Copy exactly, and only, the lines from the line containing "[1:36.28-1:37.35]" through the last line of the records below, both included, and leave out any pictures.

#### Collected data
● ● ●

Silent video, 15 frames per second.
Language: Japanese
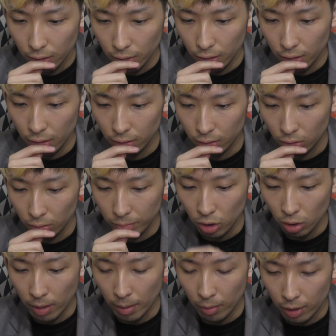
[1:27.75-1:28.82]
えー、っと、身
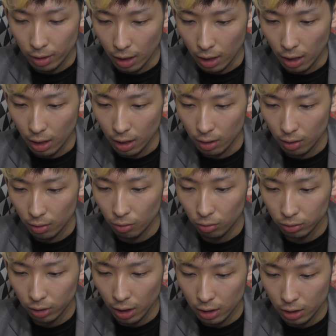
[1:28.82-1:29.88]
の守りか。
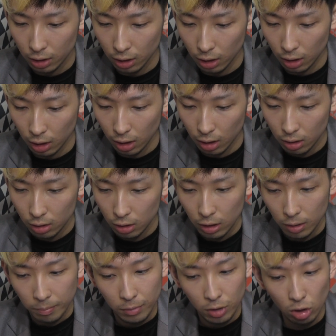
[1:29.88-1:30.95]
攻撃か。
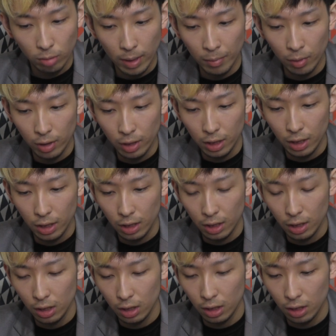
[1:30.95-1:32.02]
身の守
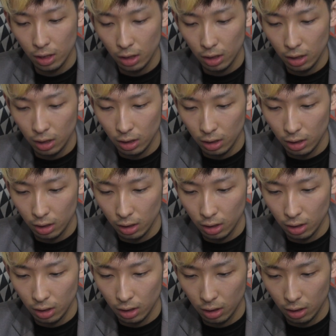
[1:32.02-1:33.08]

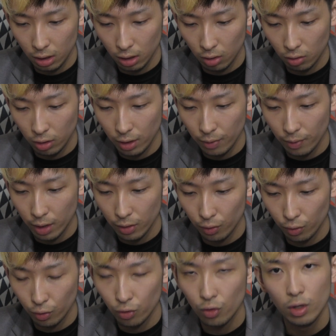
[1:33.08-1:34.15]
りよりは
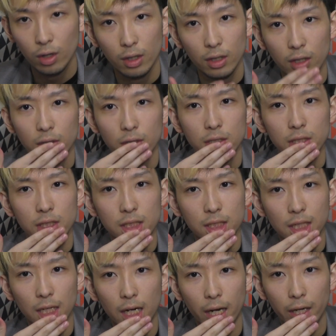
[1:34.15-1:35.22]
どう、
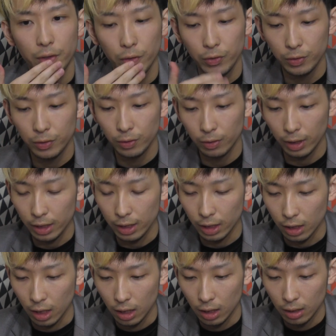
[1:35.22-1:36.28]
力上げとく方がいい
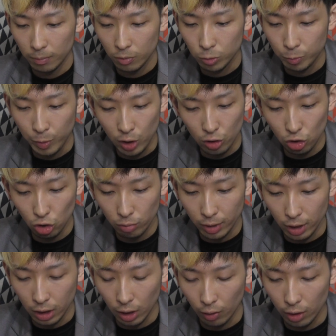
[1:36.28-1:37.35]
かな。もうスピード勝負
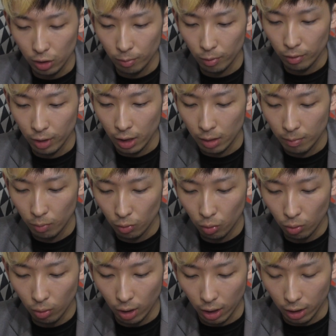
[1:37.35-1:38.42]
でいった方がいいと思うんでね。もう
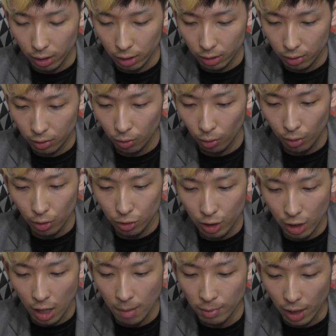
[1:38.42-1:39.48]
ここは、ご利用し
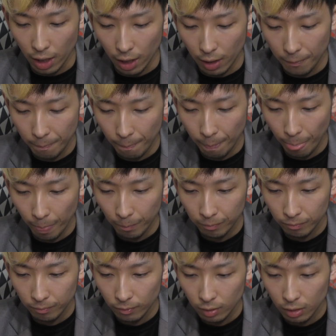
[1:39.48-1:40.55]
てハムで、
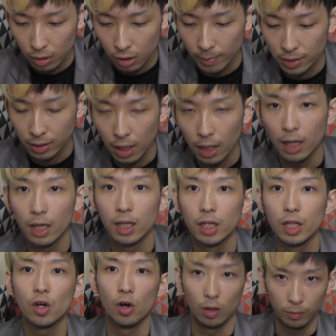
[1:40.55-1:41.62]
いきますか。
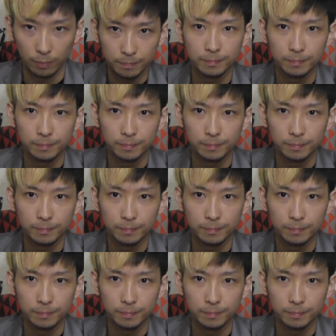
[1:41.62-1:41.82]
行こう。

● ● ●

#### Task result
[1:36.28-1:37.35]
かな。もうスピード勝負
[1:37.35-1:38.42]
でいった方がいいと思うんでね。もう
[1:38.42-1:39.48]
ここは、ご利用し
[1:39.48-1:40.55]
てハムで、
[1:40.55-1:41.62]
いきますか。
[1:41.62-1:41.82]
行こう。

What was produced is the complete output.